Presse-Terror nach dem Anschlag in Oslo

Dieser Tage wird der Leser auf breiter Front von den Journalisten mit einem einzigen Thema bombardiert: Anders Behring Breivik. Bis vor wenigen Tagen war dieser Mann ein Niemand; ein Bewohner Norwegens unter den restlichen 5 Millionen. Auch entgegengesetzt zur normalerweise eher mageren Berichterstattung über Norwegen, werden wir momentan mit interessanten aber auch profanen Informationen überschüttet. In den meisten Redaktionsstuben scheint es jedoch einen klaren Fokus zu geben: ist der Terror zurück?

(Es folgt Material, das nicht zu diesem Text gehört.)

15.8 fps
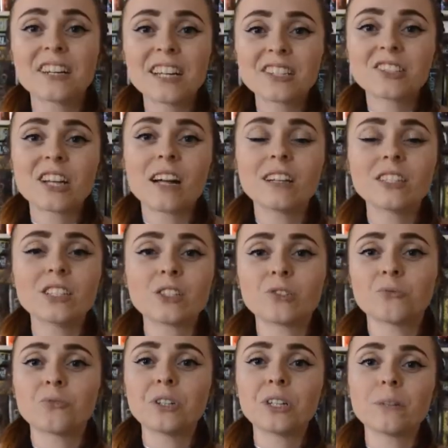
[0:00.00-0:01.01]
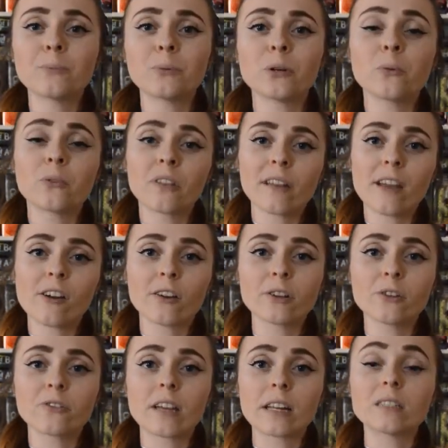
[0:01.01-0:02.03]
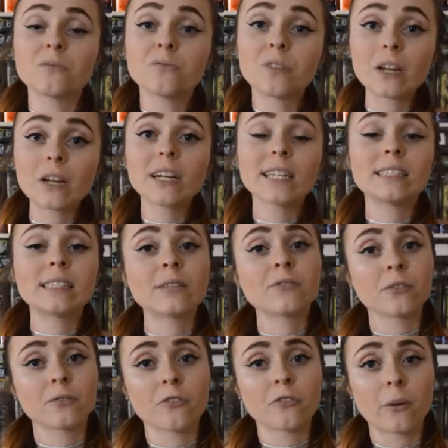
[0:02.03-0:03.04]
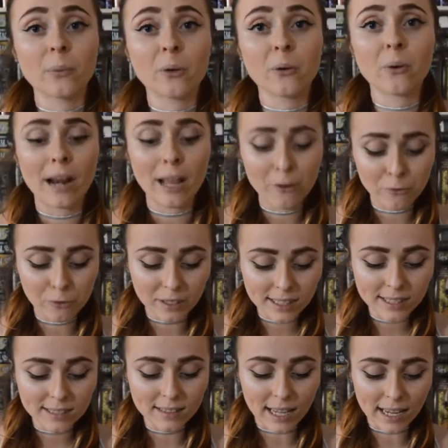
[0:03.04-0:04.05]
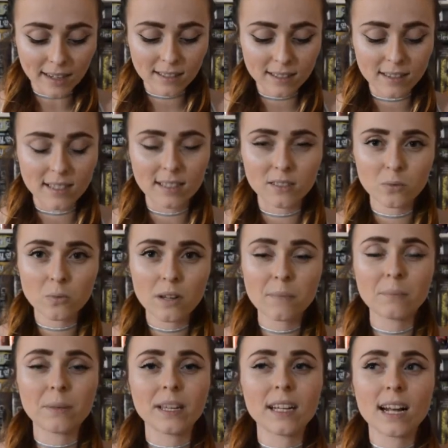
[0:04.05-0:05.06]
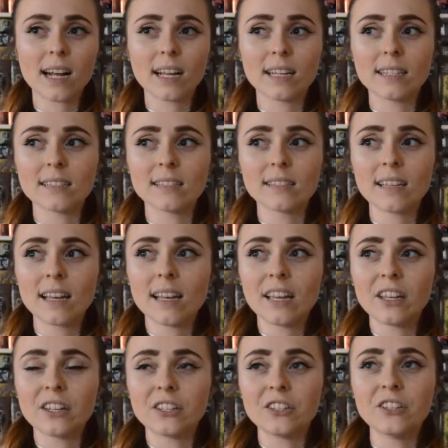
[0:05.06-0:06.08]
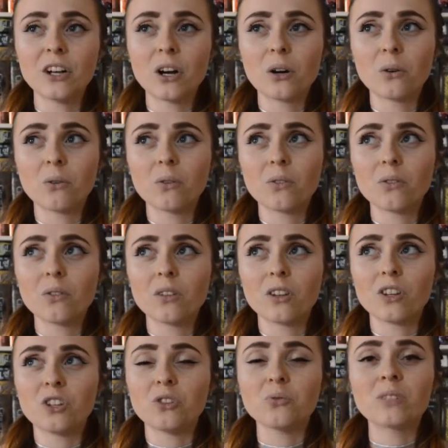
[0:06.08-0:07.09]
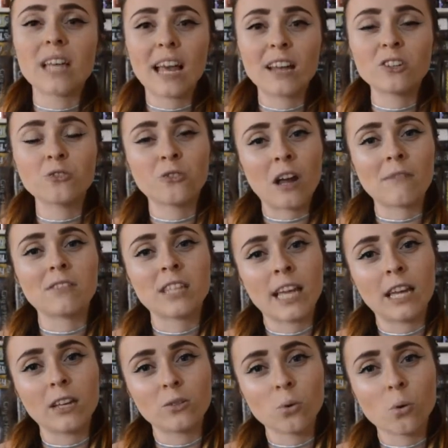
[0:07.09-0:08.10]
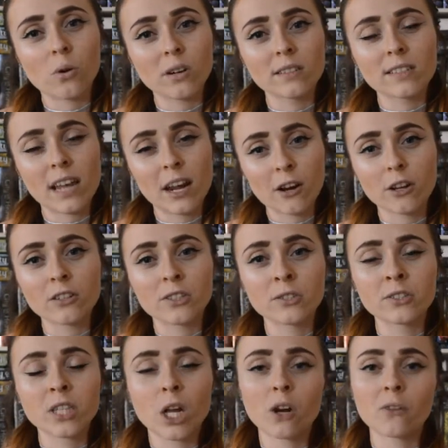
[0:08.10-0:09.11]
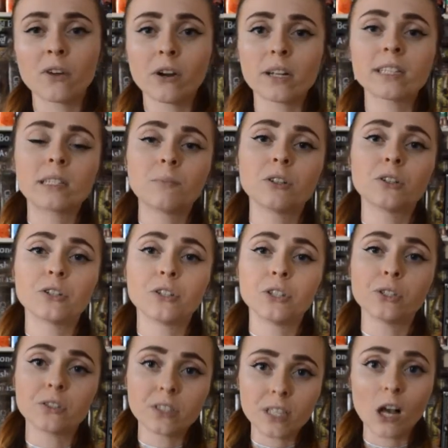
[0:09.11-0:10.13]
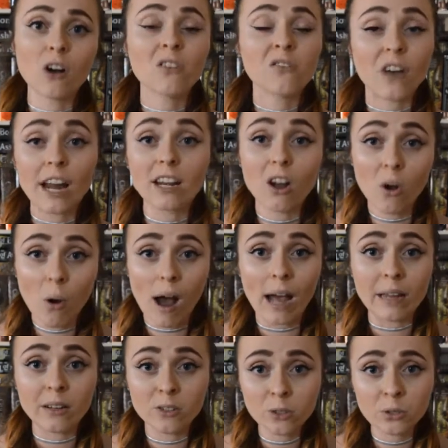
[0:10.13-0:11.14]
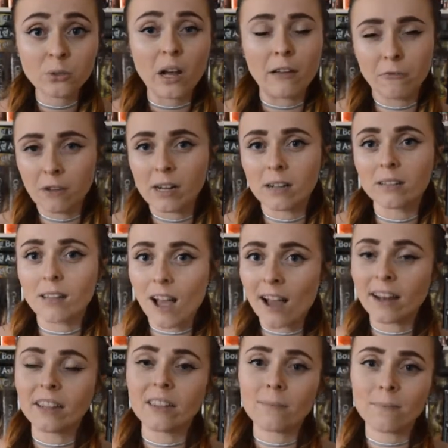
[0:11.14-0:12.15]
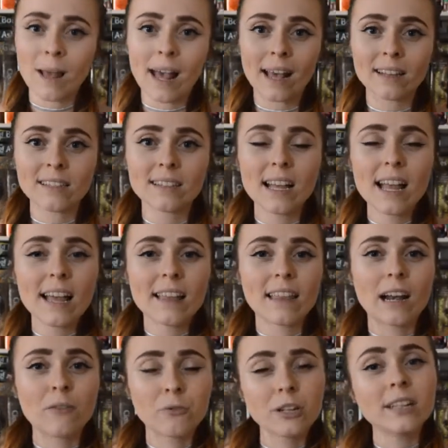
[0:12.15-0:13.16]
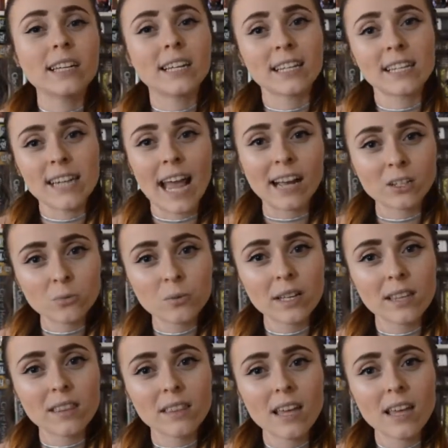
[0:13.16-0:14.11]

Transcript: next challenge is read a book with a character that is very different from you, and I really liked this one because, you know, you tend to gravitate towards characters that are very similar to yourself. I know I do. I've read a lot in the past that I really connect with,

Das Dilemma beginnt bereits mit der Wortwahl. Es handelte sich um einen Anschlag; um nicht mehr und um nicht weniger. Terror würde eine Angst vor einer Gefahr voraussetzen. Diese war bei diesem Anschlag aber nie gegeben. Auch ist nicht damit zu rechnen, dass diese Gewalttat sich in selbiger Form woanders wiederholen könnte. Doch da hat man nicht mit der journalistischen Intelligenz unserer Presseleute gerechnet. Da ist der Terror in voller Breite zurück gekehrt:

Aber auch die Bewegtbild-Medien haben nicht sonderlich glücklicher agiert. Kaum wenige Stunden nach dem Attentat wussten die Terrorexperten der TV-Anstalten bereits jedes noch so unwichtige Detail dieser Bluttat. Die taz betitelte dies mit „Es wurde der größtmöglich anzunehmende Unsinn erzählt„. Den zugeschalteten, eingeladenen oder telefonisch verbundenen Experten war unisono klar, was da in Oslo passiert war. Denn wenn eine Autobombe in einem Regierungsviertel explodiert, dann können dies nur islamistische Terroristen sein. Alles hat einen islamistischen Hintergrund, wenn irgendwo etwas in die Luft fliegt oder irgend etwas in etwas anderes hinein fliegt. Wir sind geblendet von der dauerhaften Vorstellung, dass nur langhaarige Extremisten aus den arabisch-persischen Ländern für solche Gräueltaten verantwortlich sein könnten.

Als sich dann heraus stellte, dass dieser „norwegische Terrorist“ auf einer Insel auch noch 77 Menschen kaltblütig ermordet hatte, war die Lage vollends verworren. Was möchte man als Terrorexperte da noch sagen? Zum Glück (für die Medien) hatte Anders Behring Breivik viel Zeit damit verbracht, sich im Internet selbst zu inszenieren. Somit konnten die Kaffeesatzleser zu neuen Vermutungen übergehen: Rechtsradikalismus. Und gleich die wichtige Frage nachgeschoben: „Droht auch uns in Deutschland ein neuer Schub von Rechts?“ Ja, die machen dann Jagd auf unterbelichtete Journalisten.
Und weil es thematisch so schön passend ist, kommt auch noch die Frage nach den Computerspielen auf. Die Augsburger Allgemeine titelt „Blond, blauäugig und kalt wie Eis“ und schreibt: „Er gehe gerne jagen und spiele Computerspiele wie „World of Warcraft“ und „Modern Warfare 2“.“ Ich muss gleich mal eine gute Freundin anrufen. Die spielt ebenfalls gern World-of-Worcraft, aber von ihr habe ich jetzt schon länger nichts mehr gehört.

Manche Zusammenhänge sind derart konstruiert, dass man beim Lesen unfreiwillig Brechdurchfall bekommt. Ich koche leidenschaftlich gerne und habe daher auch viele scharfe Messer in meiner Küche deponiert. Sollte ich irgendwann einmal die Website von ESSEN & TRINKEN sabotieren, dann wäre ich gespannt über die Erklärungsversuche der Presse.

Es ist zutiefst tragisch, was in Norwegen passiert ist. Doch ebenso tragisch ist das Verhalten der Presse. Es war ein Versagen auf ganzer Front. Schuld ist da nicht nur der Zeitdruck. Die Medien haben ein komplettes Volk verunglimpft, indem sie den 5 Millionen Einwohner Norwegens Thesen unterstellt haben, die falsch bis halbwahr sind. Die einzigen, die besonnen und informiert reagiert haben, waren die norwegischen Medien selbst.